___ Task material ___
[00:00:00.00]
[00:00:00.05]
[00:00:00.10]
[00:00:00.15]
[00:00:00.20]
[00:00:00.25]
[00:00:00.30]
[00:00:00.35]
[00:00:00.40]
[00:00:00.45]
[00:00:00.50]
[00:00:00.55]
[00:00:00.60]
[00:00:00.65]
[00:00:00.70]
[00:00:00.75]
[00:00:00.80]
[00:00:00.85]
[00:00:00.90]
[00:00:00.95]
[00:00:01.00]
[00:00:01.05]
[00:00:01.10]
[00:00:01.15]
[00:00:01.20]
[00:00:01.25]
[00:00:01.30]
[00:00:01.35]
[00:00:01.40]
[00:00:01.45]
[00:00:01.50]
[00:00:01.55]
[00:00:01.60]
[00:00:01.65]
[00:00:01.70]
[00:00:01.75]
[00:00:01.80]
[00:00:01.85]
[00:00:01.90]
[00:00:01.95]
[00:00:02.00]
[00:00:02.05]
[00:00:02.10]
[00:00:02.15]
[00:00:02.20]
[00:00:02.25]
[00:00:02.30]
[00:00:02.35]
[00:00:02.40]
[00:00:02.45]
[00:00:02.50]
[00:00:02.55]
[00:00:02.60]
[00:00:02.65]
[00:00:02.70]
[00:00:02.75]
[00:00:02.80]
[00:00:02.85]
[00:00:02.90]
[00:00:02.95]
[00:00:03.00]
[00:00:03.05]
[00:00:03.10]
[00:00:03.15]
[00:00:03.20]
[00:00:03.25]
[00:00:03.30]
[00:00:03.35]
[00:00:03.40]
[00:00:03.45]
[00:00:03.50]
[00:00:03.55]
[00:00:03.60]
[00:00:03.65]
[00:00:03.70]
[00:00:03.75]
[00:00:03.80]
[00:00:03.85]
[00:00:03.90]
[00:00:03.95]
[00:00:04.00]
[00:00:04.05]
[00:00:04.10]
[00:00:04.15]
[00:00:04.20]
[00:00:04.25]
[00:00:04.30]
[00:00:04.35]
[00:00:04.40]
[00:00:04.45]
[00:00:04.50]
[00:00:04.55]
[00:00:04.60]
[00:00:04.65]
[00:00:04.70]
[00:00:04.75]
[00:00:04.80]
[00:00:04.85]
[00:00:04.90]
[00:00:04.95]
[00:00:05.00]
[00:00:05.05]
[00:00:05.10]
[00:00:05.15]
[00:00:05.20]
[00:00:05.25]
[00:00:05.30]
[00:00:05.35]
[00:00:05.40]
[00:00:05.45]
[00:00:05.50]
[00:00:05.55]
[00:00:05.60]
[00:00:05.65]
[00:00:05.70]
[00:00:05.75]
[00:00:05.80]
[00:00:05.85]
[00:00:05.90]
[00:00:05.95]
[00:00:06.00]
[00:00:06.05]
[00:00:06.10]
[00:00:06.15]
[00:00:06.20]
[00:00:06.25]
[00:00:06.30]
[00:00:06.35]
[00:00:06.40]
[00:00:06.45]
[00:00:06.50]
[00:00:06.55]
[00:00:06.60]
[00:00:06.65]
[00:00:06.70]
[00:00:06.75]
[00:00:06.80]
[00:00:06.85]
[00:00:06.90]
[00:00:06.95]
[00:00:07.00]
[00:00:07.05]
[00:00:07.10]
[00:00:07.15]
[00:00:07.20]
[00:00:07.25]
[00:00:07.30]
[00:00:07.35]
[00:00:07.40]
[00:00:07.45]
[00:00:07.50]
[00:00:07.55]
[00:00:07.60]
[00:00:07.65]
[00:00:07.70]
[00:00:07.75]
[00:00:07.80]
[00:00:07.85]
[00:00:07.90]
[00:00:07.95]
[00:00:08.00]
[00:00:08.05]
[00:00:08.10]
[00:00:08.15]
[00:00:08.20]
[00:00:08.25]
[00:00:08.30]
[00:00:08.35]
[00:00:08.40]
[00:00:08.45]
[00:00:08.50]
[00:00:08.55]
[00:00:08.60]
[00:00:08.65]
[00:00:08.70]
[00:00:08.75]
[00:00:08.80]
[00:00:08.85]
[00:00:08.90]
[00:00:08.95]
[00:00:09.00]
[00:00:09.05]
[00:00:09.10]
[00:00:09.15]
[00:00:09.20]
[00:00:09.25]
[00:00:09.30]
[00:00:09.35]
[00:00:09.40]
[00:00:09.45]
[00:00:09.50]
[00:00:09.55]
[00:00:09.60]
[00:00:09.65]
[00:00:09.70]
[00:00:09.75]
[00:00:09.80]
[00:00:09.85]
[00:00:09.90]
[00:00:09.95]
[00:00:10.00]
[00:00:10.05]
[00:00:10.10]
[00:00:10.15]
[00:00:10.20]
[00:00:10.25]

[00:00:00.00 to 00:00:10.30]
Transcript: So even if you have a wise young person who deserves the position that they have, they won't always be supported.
___
___ Task material ___
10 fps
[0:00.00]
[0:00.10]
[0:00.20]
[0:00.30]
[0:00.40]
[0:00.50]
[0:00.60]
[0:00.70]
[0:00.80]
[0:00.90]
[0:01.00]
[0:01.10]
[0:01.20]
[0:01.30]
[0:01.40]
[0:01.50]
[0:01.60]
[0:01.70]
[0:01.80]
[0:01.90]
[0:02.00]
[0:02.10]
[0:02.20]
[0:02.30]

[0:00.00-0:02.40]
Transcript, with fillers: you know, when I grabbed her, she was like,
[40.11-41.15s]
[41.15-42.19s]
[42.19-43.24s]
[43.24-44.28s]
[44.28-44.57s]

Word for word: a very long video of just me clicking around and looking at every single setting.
___
- _Your assignment_
Precisely the lines between those holding "[00:00:05.35]" and "[00:00:06.35]", inclusive, are to be reproduced from the listing above, with nothing added.

- _Result for this task_
[00:00:05.35]
[00:00:05.40]
[00:00:05.45]
[00:00:05.50]
[00:00:05.55]
[00:00:05.60]
[00:00:05.65]
[00:00:05.70]
[00:00:05.75]
[00:00:05.80]
[00:00:05.85]
[00:00:05.90]
[00:00:05.95]
[00:00:06.00]
[00:00:06.05]
[00:00:06.10]
[00:00:06.15]
[00:00:06.20]
[00:00:06.25]
[00:00:06.30]
[00:00:06.35]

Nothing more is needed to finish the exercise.